How to teach your children to become responsible adults

Posted Nov 06, 2009 by askanna / comments 0 comments / Print / Font Size Decrease font size Increase font size

Kids grow fast.One day they are completely dependent, curious, sweet smelling babies; the next they are rebellious, know-it-all teenagers. If you've made it to the adolescent stage, you know how quickly the time passes. Raising children is a process than is as varied as the people involved.The time to instill the sense of responsibility occurs between the ages of 3-16.

Begin Early.

As soon as children begin to develop a sense of self, they can begin to assume some basic responsibility skills. If the play with toys, have them clean up after themselves. Yes, you may have to do most of it yourself at a very young age, it teaches them to finish what they start. As they get older they will learn to do it themselves.

  • Step 2

    Teach them to problem solve.

    As your child matures regardless of age, they will become frustrated and ask you to solve their problem. Encourage them to articulate their problem. Ask them what they think the problem is and what they've done to fix it. Have them hang around as they observe how you resolve their problem.

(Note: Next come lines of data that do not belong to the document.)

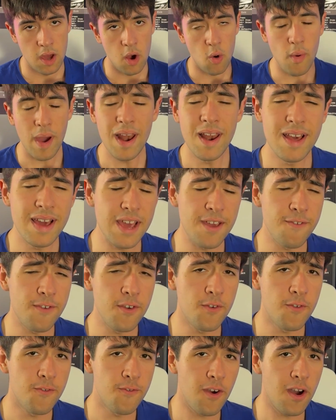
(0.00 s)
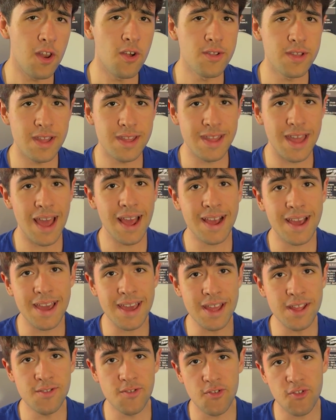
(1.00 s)
Well, if you follow the tech
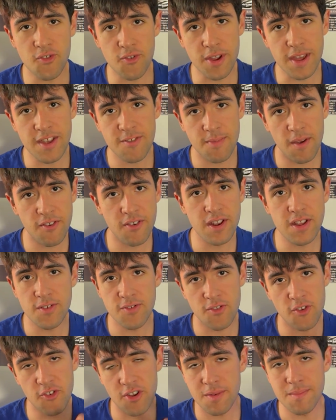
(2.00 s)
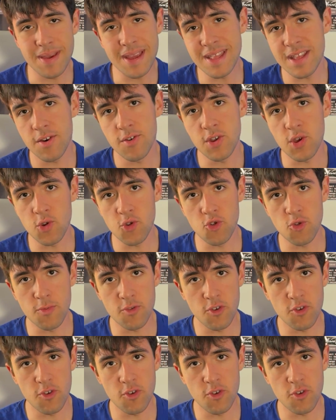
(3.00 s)
industry, especially on social media, on YouTube,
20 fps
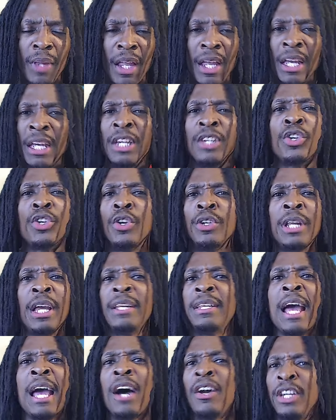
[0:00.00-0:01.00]
he turned that
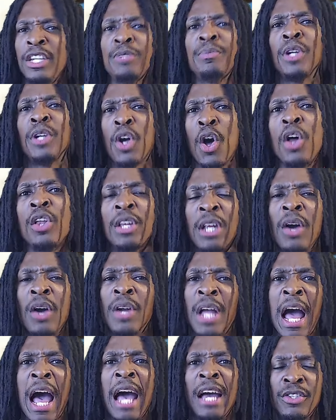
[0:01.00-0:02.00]
down. He's been calling out
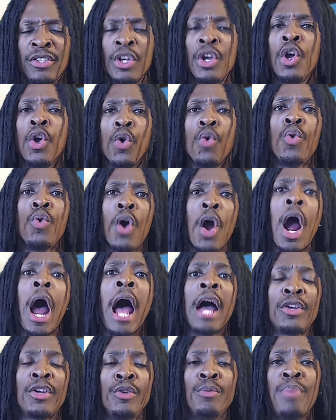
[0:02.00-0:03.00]
guys who are
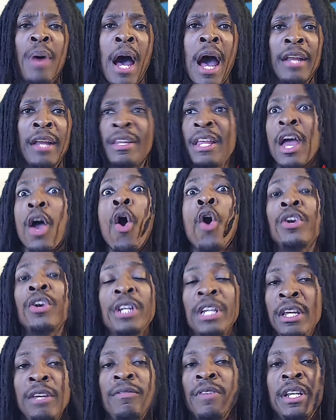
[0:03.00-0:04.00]
occupied that aren't
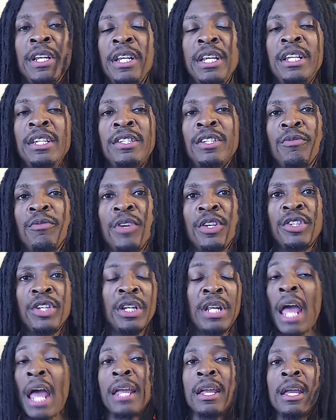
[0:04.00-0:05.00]
even in his division. Like,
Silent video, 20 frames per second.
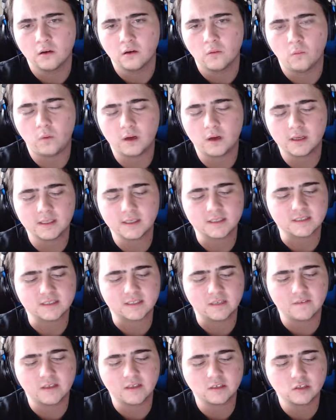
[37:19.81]
was
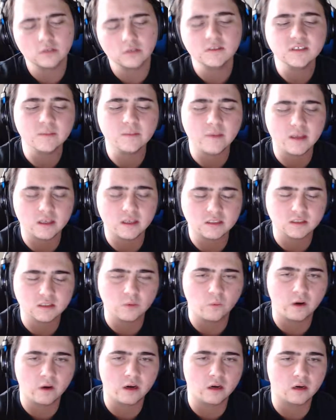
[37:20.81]
they chose to make it to
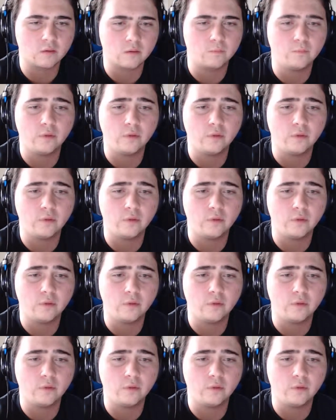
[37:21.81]
where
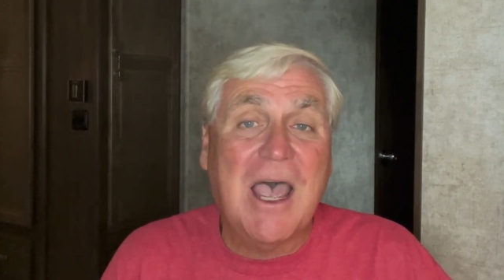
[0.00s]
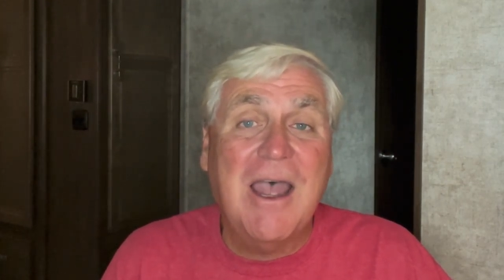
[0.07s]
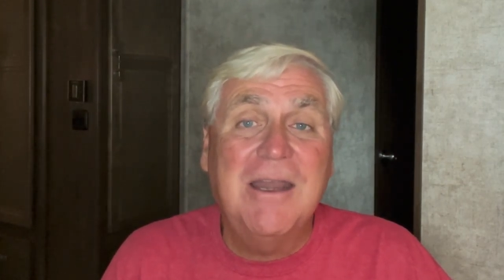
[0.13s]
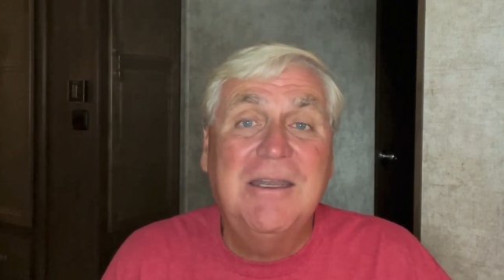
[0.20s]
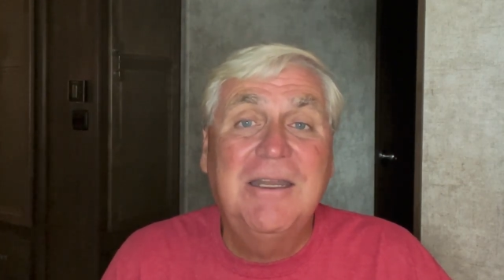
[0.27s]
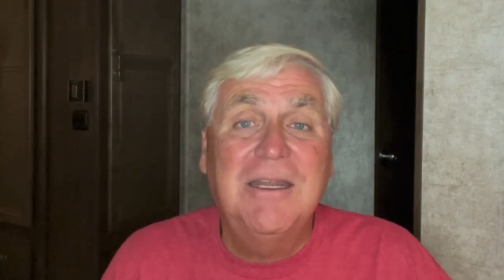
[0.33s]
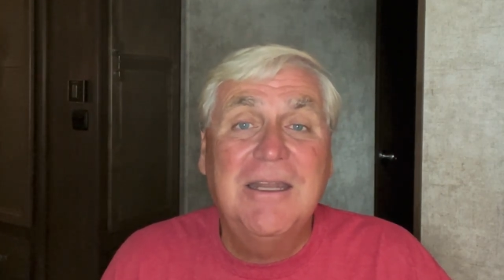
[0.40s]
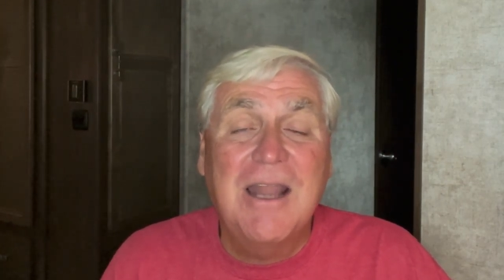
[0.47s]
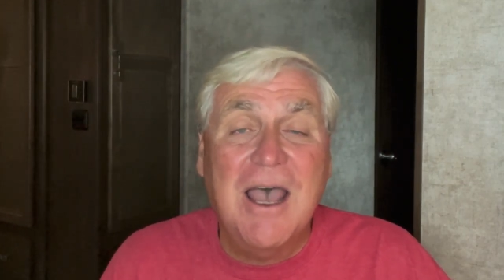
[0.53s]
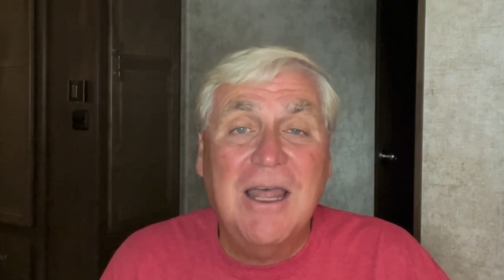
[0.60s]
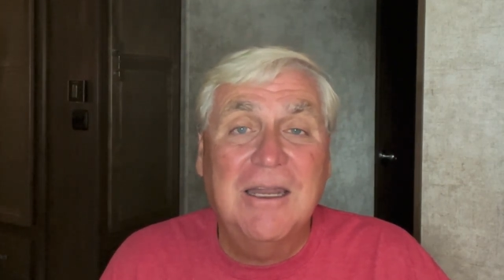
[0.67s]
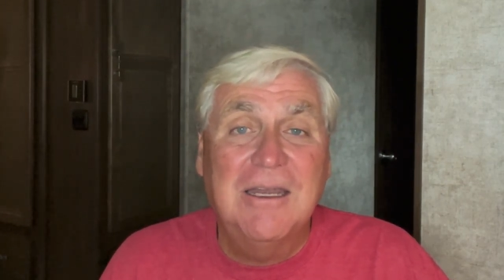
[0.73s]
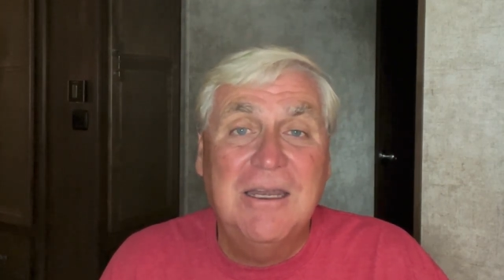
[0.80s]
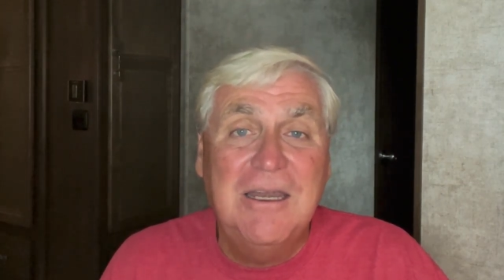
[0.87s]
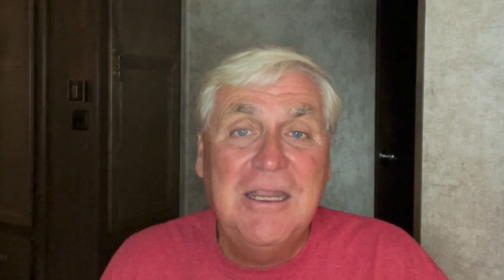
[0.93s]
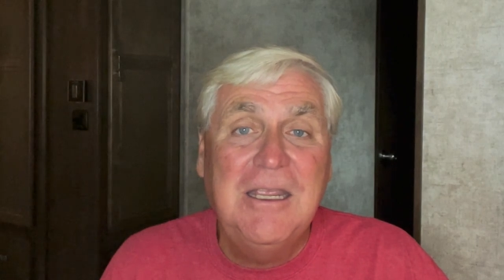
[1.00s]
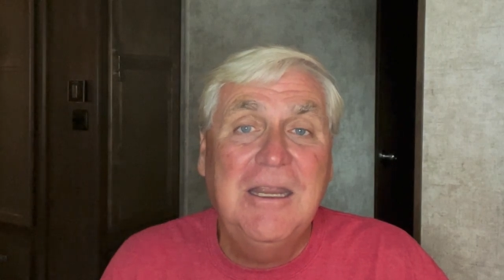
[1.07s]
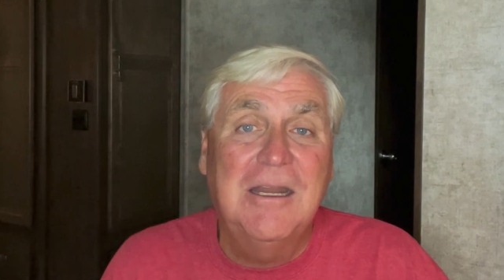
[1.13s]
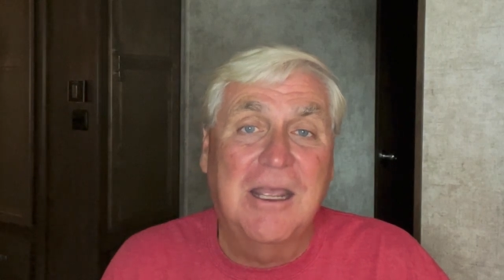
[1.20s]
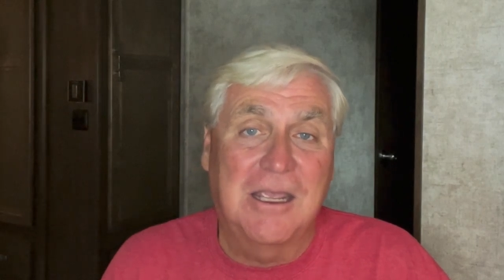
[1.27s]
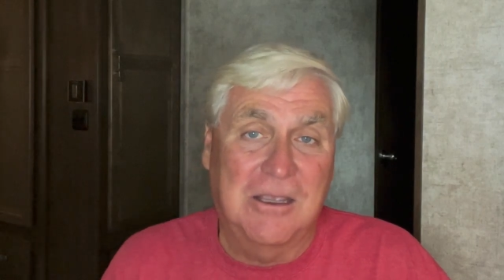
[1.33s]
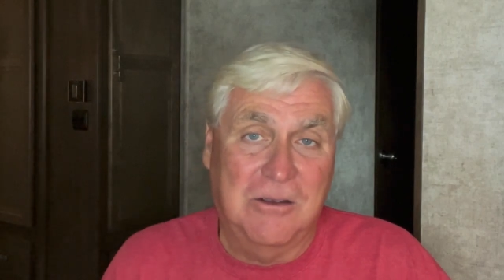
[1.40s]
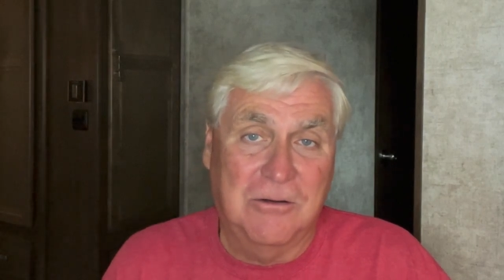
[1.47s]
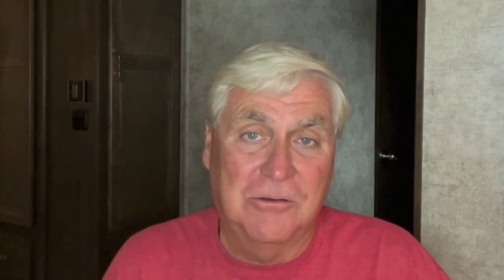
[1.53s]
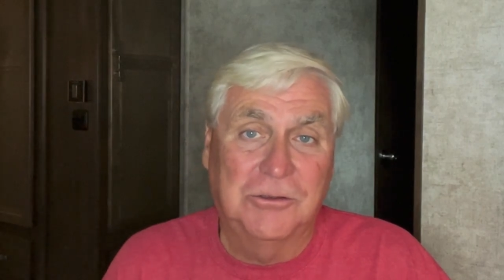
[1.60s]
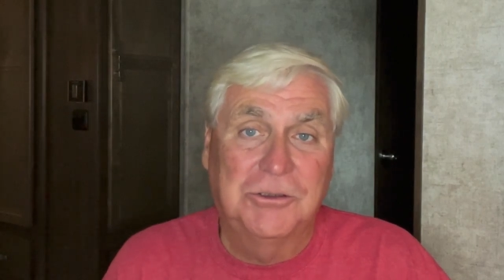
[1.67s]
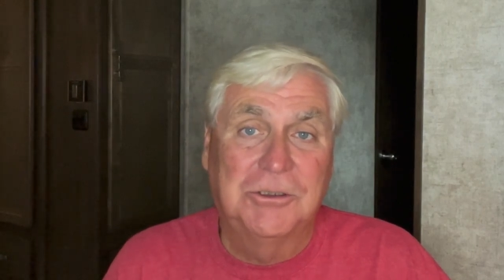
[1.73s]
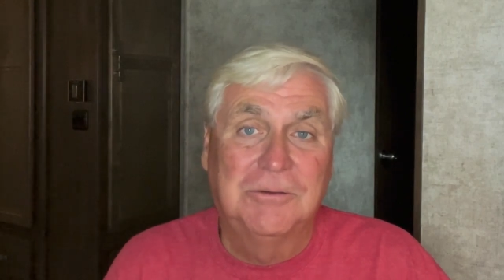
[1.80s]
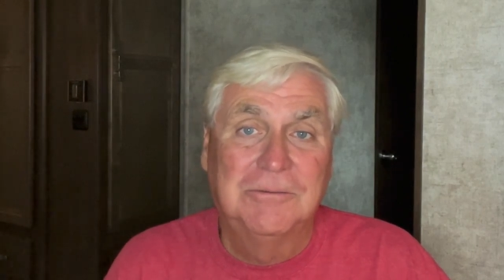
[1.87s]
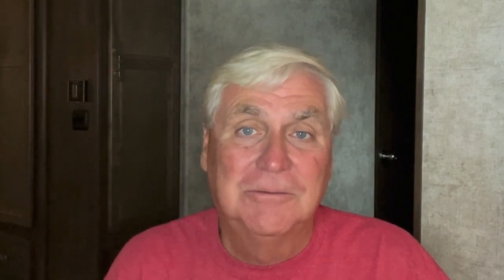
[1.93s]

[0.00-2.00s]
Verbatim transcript: I did not need a coach.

    While it is so much easier many times to just do it for them, try to make time when you can to go through these steps. It teaches them critical thinking skills and instills in them both how to communicate the problem and forces them to think about possible resolutions. As the child gets older, have them work through problems themselves. For example, if they have a game console problem- have them read the manual. They should make meaningful effort to solve some of their everyday problems.

  • Step 3

    Have them maintain their grades.

    School is a huge part of a child's life. Make sure they are doing their best. What is determined as your child's best is defined only by you and your child's ability. Don't let your child become lazy or settle for less than what they can do. Likewise recognize when a child stretches to achieve more and falls short. If your child takes an honors math class and gets a C when he could have gotten an A in a regular math class, praise them for striving for more. Risk for betterment should be acknowledged.

  • Step 4

    Teach them to respect others and their possessions.

    As school often teaches, encourage your children to respect others sense of space. Children need to learn boundaries and what is acceptable at home is not acceptable in everyone's home. Teach them to respect other's personal space and possessions. If they borrow, make sure they return it to where they found it. If they open candy, they should throw out the wrapper. If they borrow someone's toy, they should treat it gently and so forth...

  • Step 5

    Encourage them to be a good friend.

    Teach your children to be kind. Talk to them about what they watch on TV and discuss good and bad friend behaviour. Talk to them about the reality of mean and petty behaviour. Children cannot be friends with everyone and there will be times when that is not possible. Explain that even if you are not friends, it does not mean you are enemies. Learning different types of friends and acquaintances is important.

  • Step 6

    Let natural consequences occur.

    This of course depends on age and severity. We don't want our children in harms way and we often try to shelter them from learning things the hard way. As children get older, especially into the teenage years, we need to let them face some natural consequences. When your child waits to do their homework and stays up until 4 am doing it, I would still make them follow through on their next day activities. Or if they are late to school because of this, I would not write a note excusing their tardiness.

  • Step 7

    Teach them household pragmatics.

    Most kids will not grow up and have built in laundresses and cleaning help. Your child will have enough changes in college, they don't need to learn how to time manage cooking, laundry and cleaning for themselves too.

    As your child grows have them learn some of these skills. When they are little, they will enjoy helping you with cooking, laundry etc. Foster some of these interests. As they get older you will be met with resistance but have them do some of these things for themselves.

  • Step 8

    As they learn math- explain the role of money.

    As your child matures, have them learn how money is obtained, the roles that it plays and that it is limited. Explain financial choices and encourage them to understand how you prioritize how money is spent. When your child gets older, tell them what modern things cost. Give them a sense of real dollars and cents. As your child nears the completion of high school, explain checking accounts, credit cards and credit ratings.

  • Step 9

    Lead by example.

    Don't be a do-as-I-say-and-not-as-I-do parent. Set a good example. If they don't always listen to your words, maybe they will learn by your actions.